I joined CTD in 2005 to design and map out the biocuration project. Biocuration is a unique subsection of bioinformatics. According to the International Society for Biocuration it is defined as “the translation and integration of information relevant to biology into a database or resource that enables integration of the scientific literature as well as large data sets.” Try explaining that one to Aunt Mildred at Thanksgiving.
Basically, I get paid to read scientific papers. All day long. And so does my team. I lead a group of Ph.D.-level scientists that read and manually code the primary toxicology literature, transforming authors’ free-text information into a structured format using controlled vocabularies. Why? Because once that information is coded using the same tools, we can start making connections between results from different research groups publishing articles in different journals across decades. And then we can start linking all that knowledge together and transform it into discoveries. That’s the fun part.
Last year, we published a study looking at 88,000 scientific articles from over 4,700 journals during the last seven decades. Because all of these papers were coded using the same controlled vocabularies by CTD biocurators, we were able to link information from data reported in 1948 to data reported today, producing a wealth of information for interconnected chemicals, genes, and diseases.
To date, CTD has manually curated over 1.2 million scientific statements for 11,000 different chemicals, 35,000 genes, and 6,300 diseases. By integrating that knowledge, the database computationally generates another 17 million predictions linking chemicals, genes, and diseases. It is this combination of data integration and novel predictions that makes CTD resourceful for generating testable hypotheses about the molecular mechanisms of environmental diseases.

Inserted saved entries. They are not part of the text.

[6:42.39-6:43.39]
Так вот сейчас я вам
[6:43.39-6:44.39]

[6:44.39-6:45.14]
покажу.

So, could exposure to aluminum actually be a risk factor for developing Alzheimer’s? It’s definitely a controversial issue in the field, and far from settled, but by integrating data from various publications, CTD produces an inference network of 22 genes that connect aluminum to Alzheimer’s disease. These molecular predictions, and the numerous analytical and visualization tools built into CTD, provide scientists with a possible roadmap to test in the laboratory. For example, 11 of those 22 genes are involved in cell death (and seven of them are specifically involved in neuron death, the kind of stuff you might anticipate in Alzheimer’s disease). With a few mouse-clicks, CTD will even draw you a map showing how some of those 22 genes are known to physically interact and regulate each other, producing an interaction module. Using this information, researchers can design experiments to test these predictions connecting the metal to biological events.

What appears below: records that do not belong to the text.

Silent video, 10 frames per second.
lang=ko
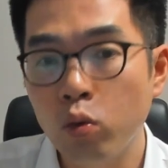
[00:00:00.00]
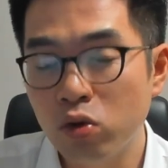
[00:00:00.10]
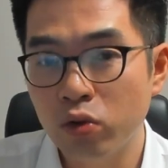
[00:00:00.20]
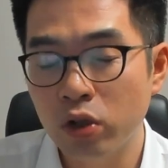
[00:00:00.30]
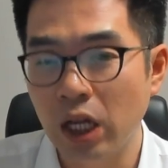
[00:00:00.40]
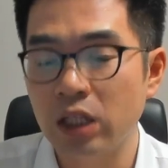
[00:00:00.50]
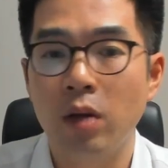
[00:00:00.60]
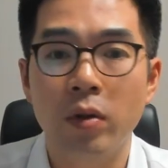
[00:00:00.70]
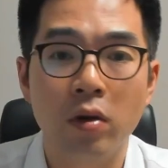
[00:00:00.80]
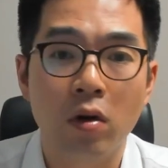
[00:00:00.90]
부분을 다시
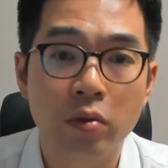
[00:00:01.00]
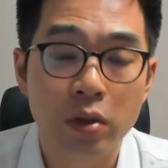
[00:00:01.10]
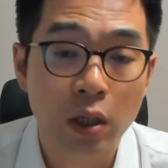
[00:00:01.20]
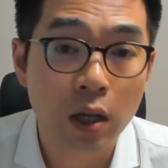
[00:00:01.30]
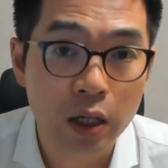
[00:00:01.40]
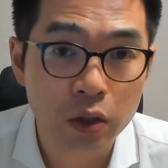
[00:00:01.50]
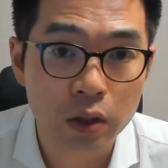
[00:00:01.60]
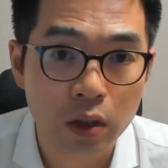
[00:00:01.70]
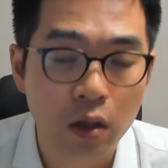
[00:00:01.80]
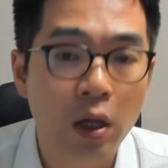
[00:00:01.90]
한번 여러분들이
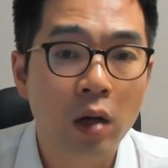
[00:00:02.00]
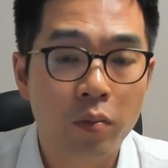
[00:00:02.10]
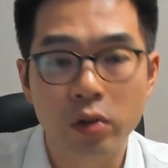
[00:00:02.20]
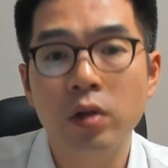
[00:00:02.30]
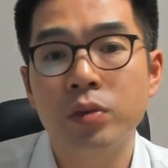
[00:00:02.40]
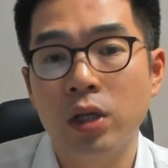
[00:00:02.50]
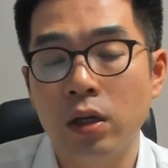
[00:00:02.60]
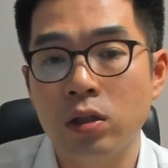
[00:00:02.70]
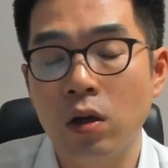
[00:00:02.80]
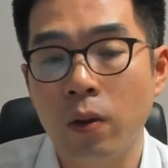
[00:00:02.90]
생각하셔서
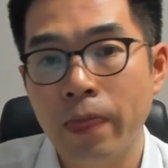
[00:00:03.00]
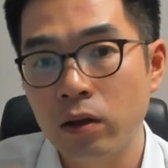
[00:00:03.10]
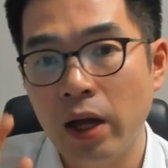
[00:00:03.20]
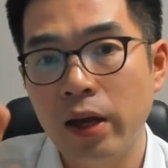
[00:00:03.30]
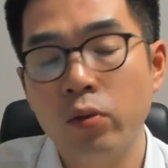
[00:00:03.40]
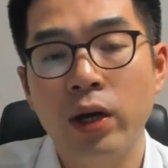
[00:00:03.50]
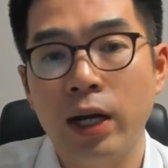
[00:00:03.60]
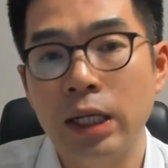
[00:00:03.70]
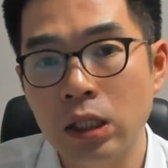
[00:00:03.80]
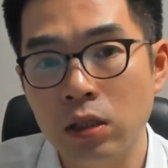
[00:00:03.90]
면접장에서 타인과의
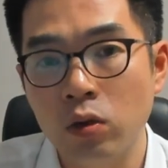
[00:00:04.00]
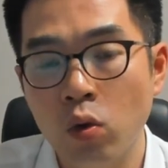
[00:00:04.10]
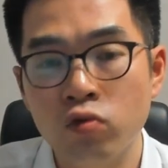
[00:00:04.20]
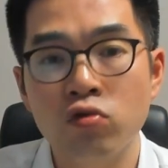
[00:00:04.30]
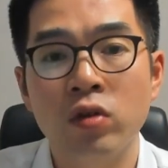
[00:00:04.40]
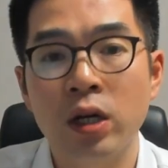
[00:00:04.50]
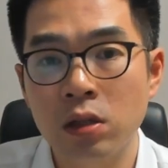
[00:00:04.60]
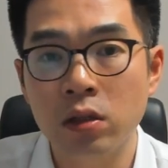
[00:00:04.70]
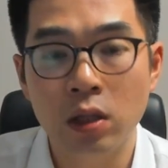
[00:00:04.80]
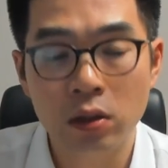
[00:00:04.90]
갈등 혹은 누군가를
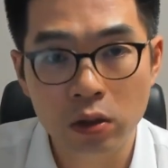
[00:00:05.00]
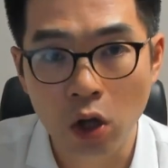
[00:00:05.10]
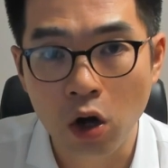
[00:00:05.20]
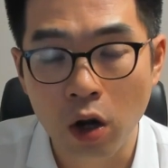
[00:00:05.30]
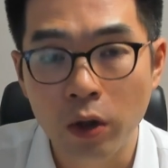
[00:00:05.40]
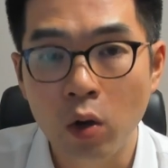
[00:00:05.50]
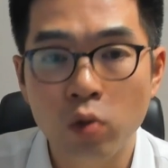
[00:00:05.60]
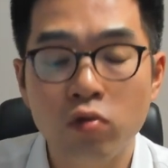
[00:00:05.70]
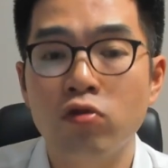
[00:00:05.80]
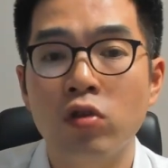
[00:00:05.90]
설득했던 경험 혹은
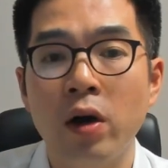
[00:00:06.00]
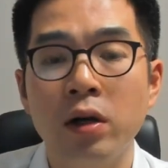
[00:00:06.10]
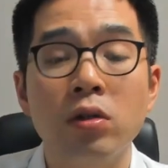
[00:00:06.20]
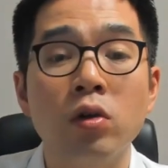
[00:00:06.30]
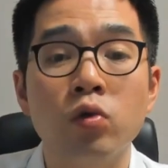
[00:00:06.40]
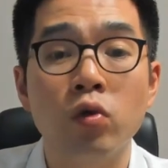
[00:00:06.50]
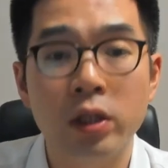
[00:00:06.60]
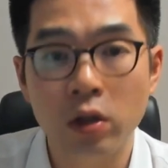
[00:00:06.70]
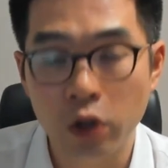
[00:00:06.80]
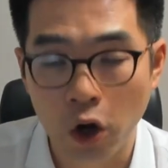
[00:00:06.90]
누군가와 의견 조율을
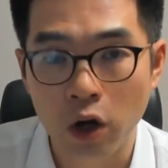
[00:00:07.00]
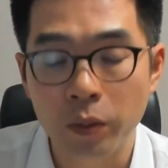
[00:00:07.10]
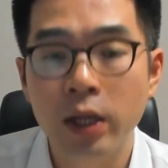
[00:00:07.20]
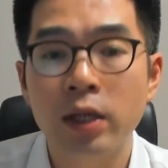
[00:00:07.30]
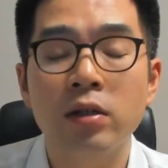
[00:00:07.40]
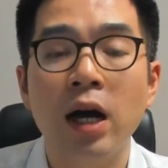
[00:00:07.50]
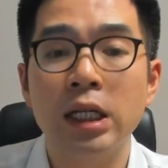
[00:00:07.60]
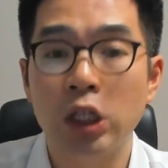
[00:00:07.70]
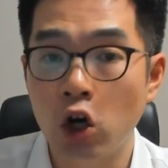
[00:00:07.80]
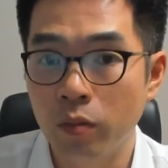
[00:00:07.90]
했던 경험, 그러한
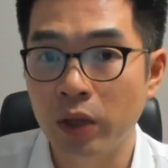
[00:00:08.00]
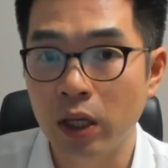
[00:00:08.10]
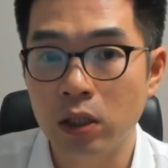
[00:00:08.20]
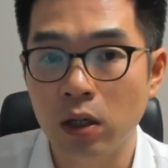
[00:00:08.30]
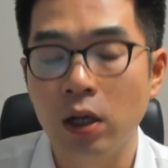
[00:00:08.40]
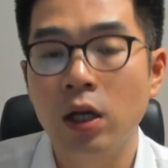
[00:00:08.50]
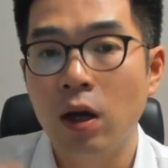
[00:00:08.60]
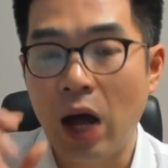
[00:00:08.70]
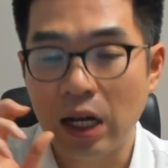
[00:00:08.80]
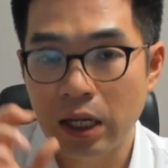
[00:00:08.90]
경험 내에서
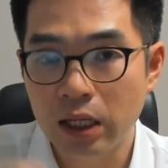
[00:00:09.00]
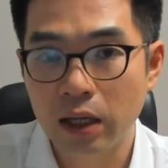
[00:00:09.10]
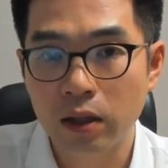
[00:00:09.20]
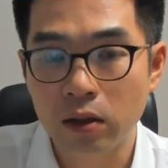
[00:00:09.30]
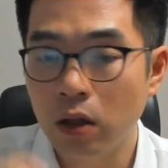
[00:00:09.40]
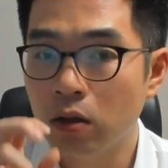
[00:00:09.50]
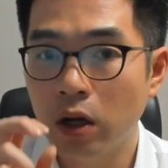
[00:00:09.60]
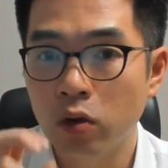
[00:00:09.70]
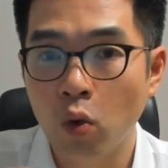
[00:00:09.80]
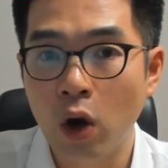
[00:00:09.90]
아까 이야기했던
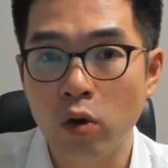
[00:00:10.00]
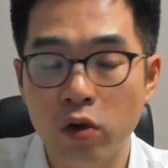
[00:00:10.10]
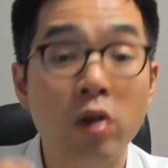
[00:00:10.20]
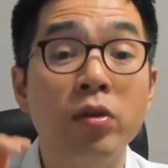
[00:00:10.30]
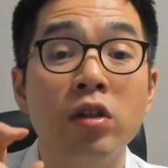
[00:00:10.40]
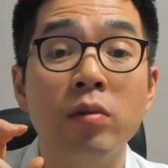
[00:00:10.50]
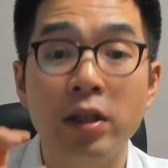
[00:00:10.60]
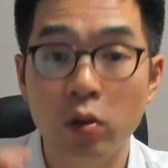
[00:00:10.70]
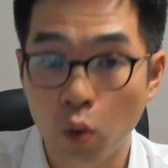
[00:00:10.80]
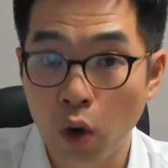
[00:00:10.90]
그러한 노하우,
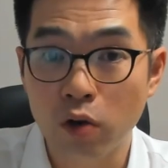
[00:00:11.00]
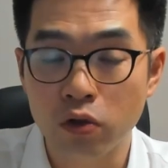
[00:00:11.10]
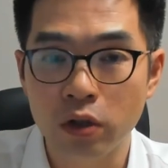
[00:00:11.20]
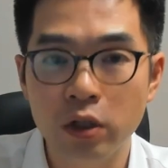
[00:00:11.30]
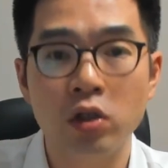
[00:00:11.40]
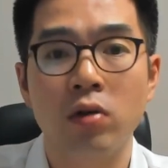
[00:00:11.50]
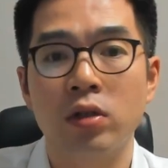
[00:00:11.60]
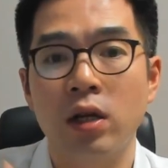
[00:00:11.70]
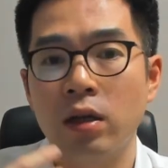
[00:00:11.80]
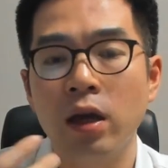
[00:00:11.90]
여러분들만의 노하우를
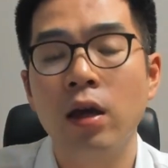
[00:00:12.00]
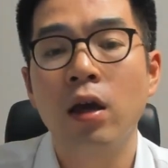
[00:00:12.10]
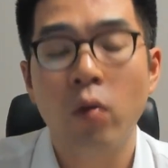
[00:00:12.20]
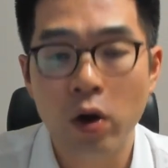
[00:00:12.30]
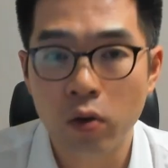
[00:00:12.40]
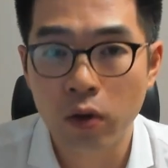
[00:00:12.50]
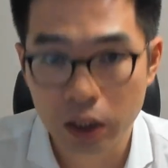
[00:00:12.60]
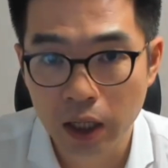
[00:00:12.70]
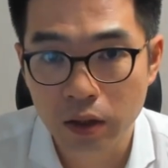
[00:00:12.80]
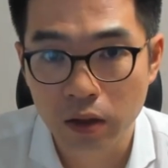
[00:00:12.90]
적절하게 활용을
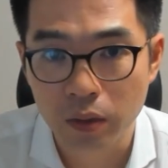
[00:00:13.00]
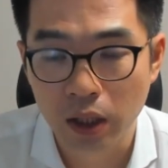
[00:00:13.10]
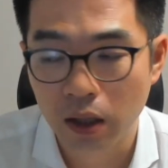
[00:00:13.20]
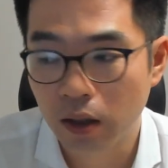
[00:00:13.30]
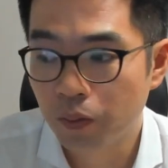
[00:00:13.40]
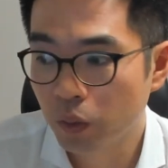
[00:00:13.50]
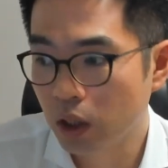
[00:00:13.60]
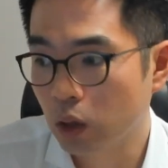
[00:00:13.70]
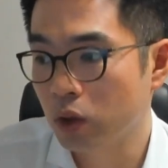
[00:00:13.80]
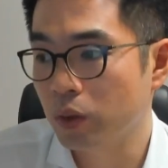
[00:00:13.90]
하시라는 겁니다. 자,
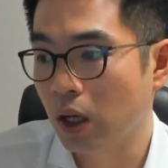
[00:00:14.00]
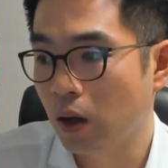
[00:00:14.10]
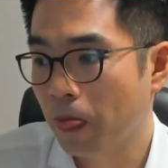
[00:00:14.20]
좋습니다.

And scientists do use CTD for their research. I think that’s the strongest testament to our success. Nearly 600 scientific articles have cited or used CTD in their own publications, and our content is picked up and further disseminated into the scientific community by over 50 other databases. Such peer recognition and value inspires us to continue to expand the content and scope of the database.
Now how do I send those celebratory, virtual cupcakes to my co-workers?
This post is based on a recent publication: Davis, AP, Grondin, CJ, Lennon-Hopkins, K., Saraceni-Richards, C., Sciaky, D., King, B.L., Wiegers, T.C., and Mattingly, C.J. 2014. The Comparative Toxicogenomics Database’s 10th year anniversary: update 2015. Nucleic Acids Research. doi: 10.1093/nar/gku935.